_Prompt_
Please give the listing again in full, leaving out its images.

_The data_
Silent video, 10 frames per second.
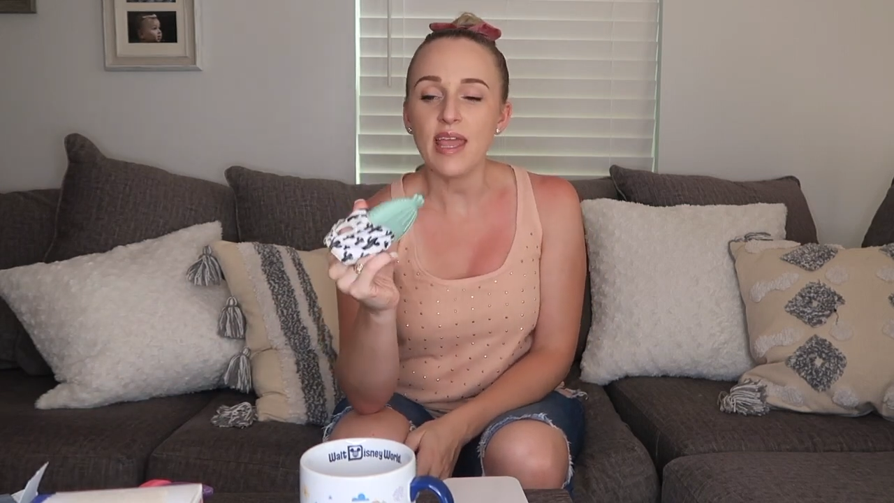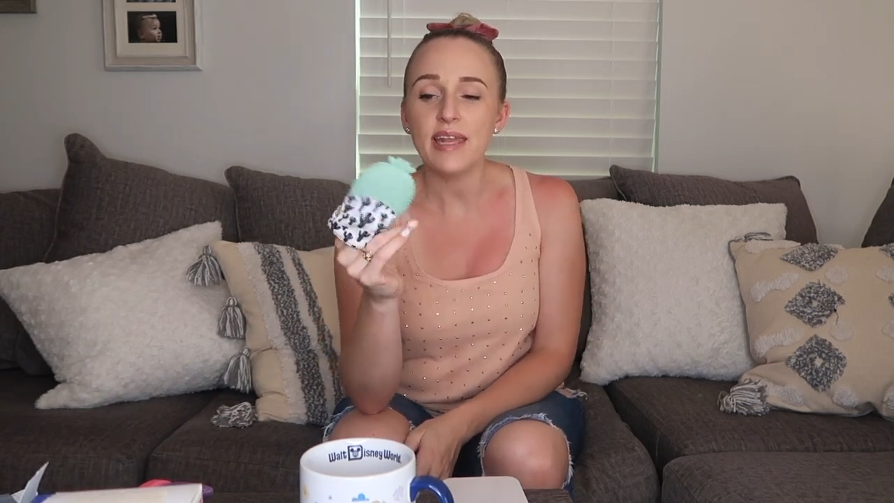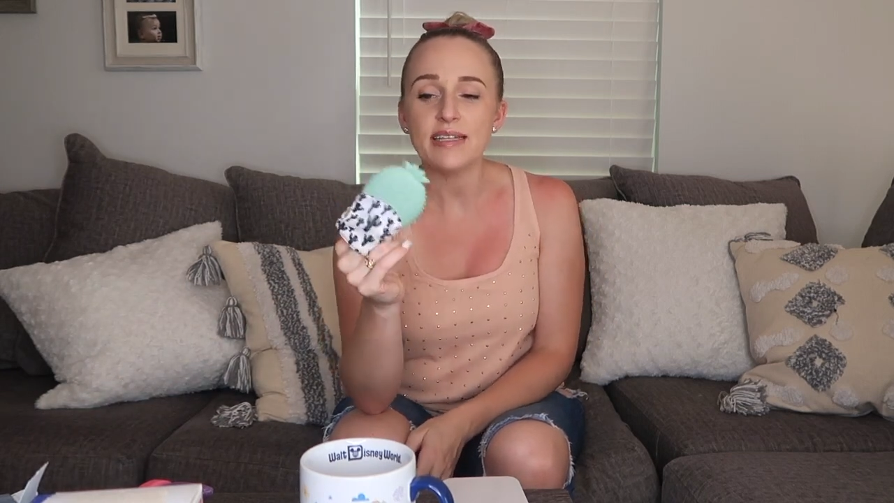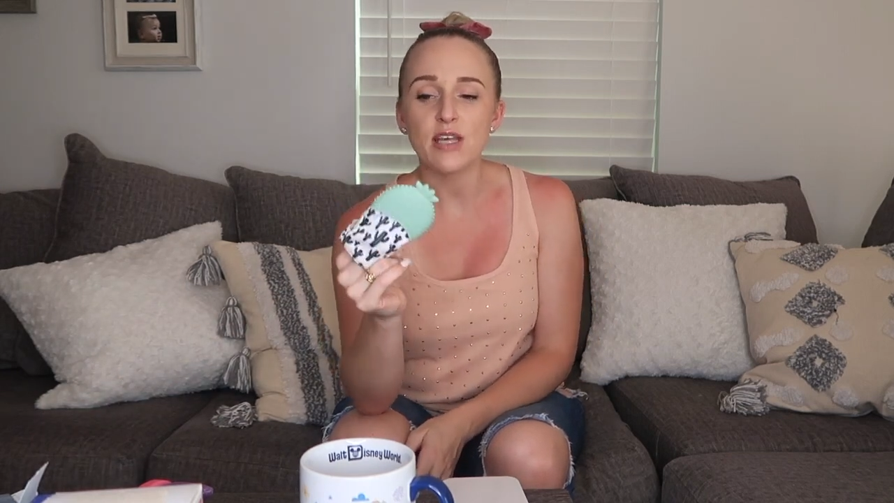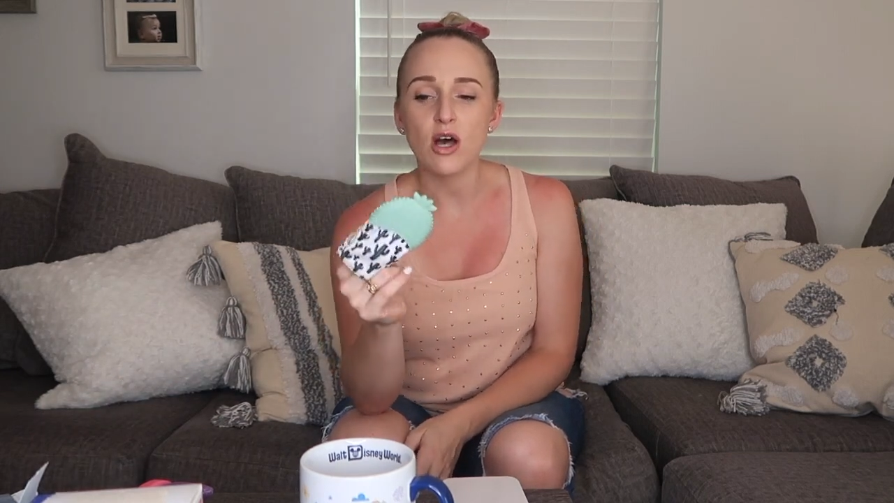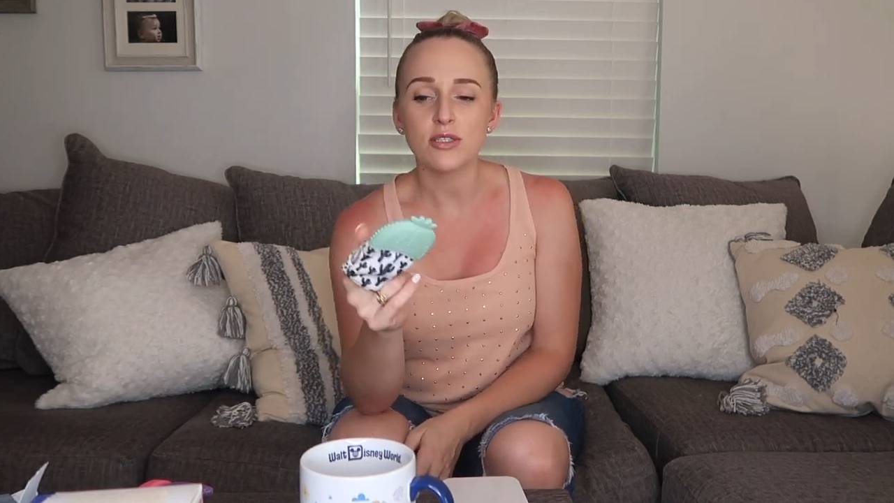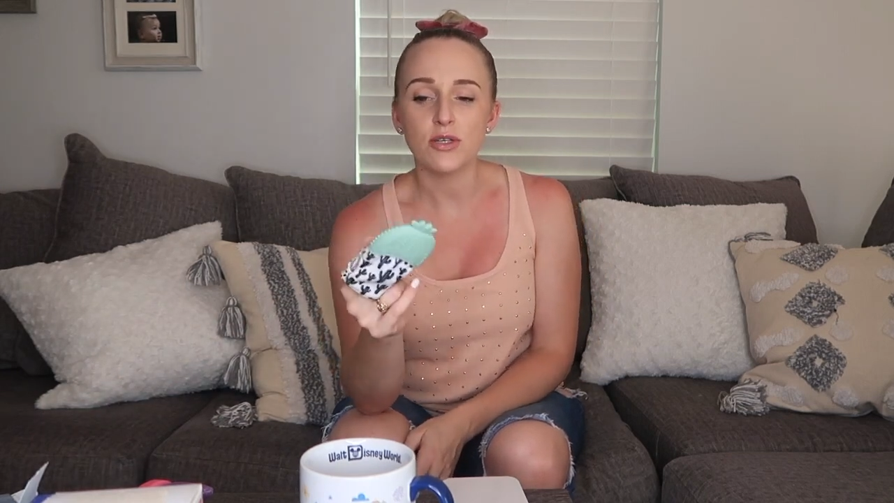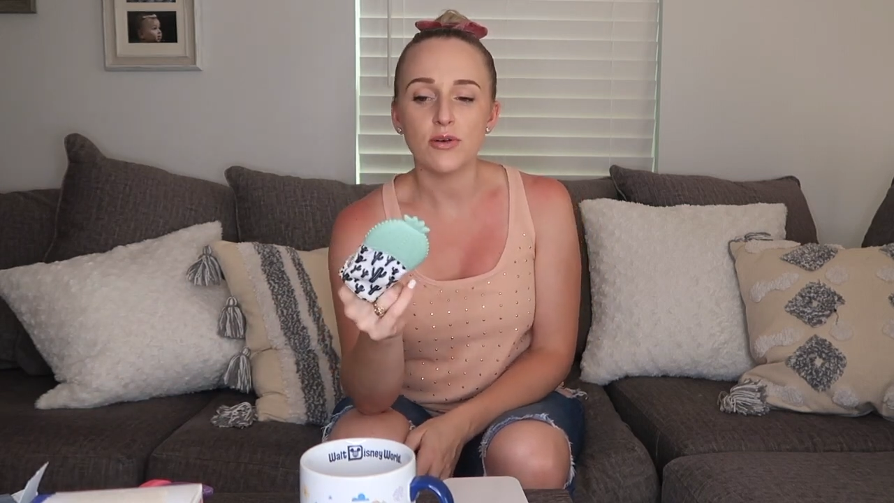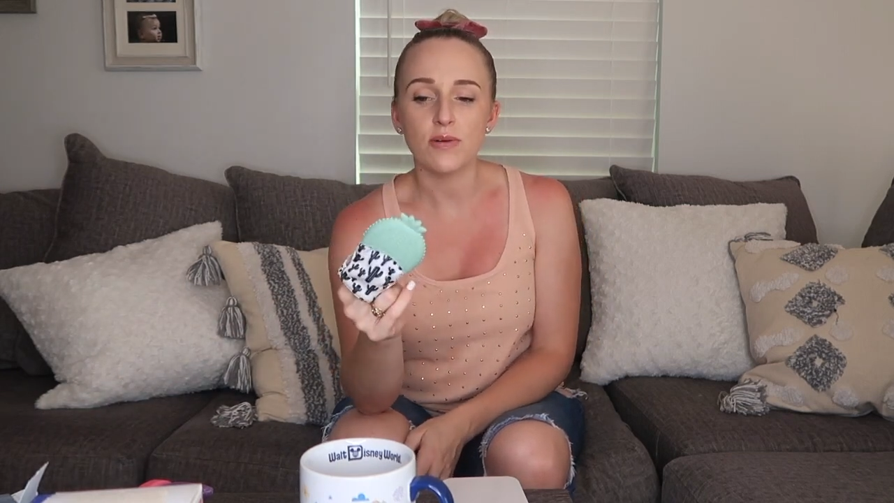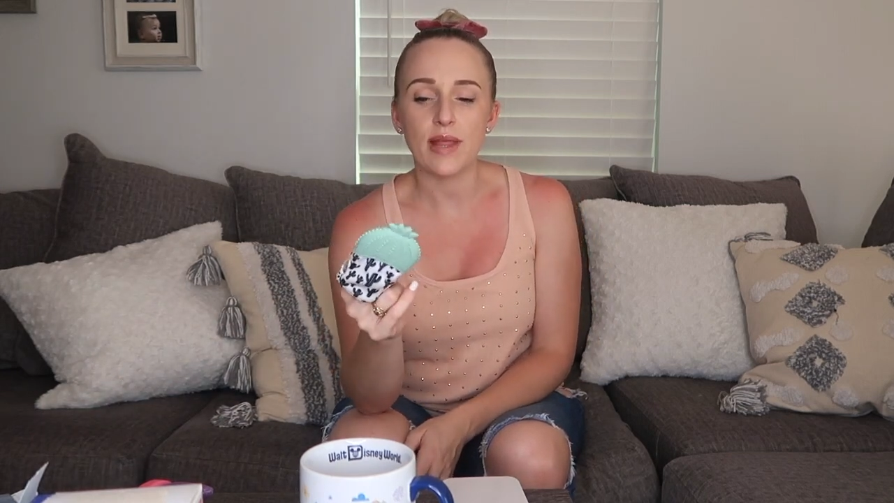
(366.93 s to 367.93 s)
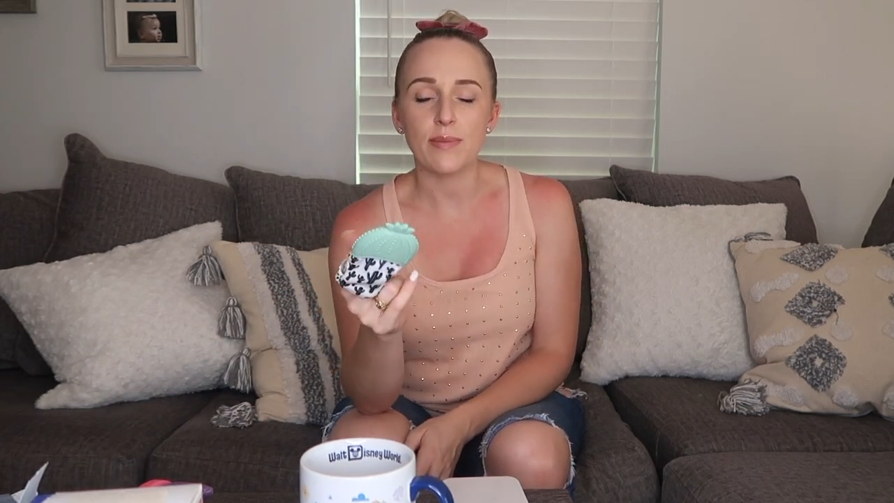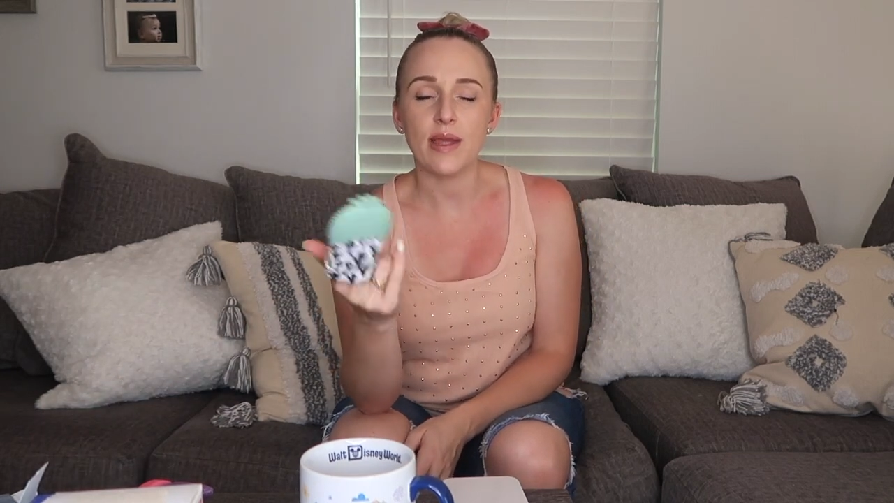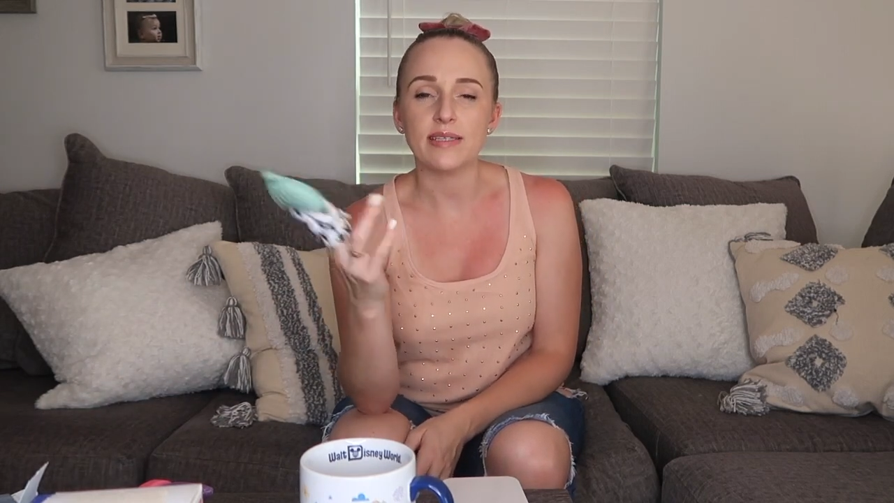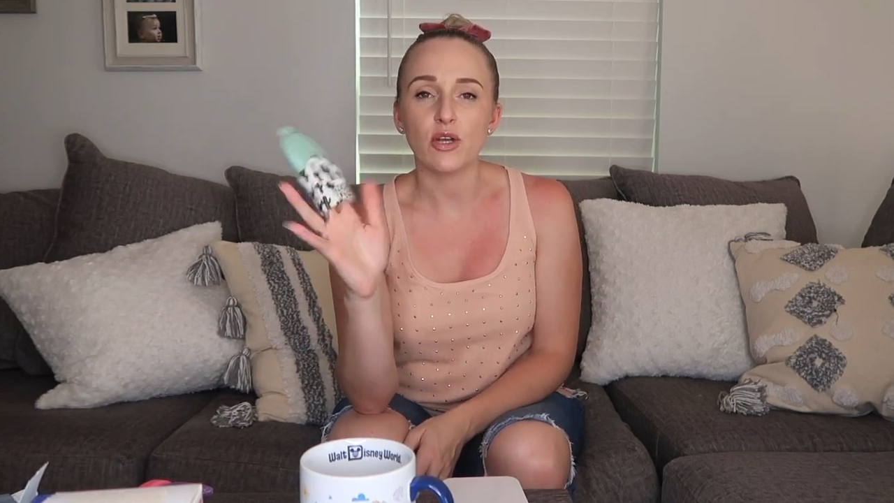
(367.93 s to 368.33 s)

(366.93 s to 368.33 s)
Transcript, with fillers: And it's also like makes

_Task answer_
Silent video, 10 frames per second.
(366.93 s to 367.93 s)
(367.93 s to 368.33 s)

(366.93 s to 368.33 s)
Transcript, with fillers: And it's also like makes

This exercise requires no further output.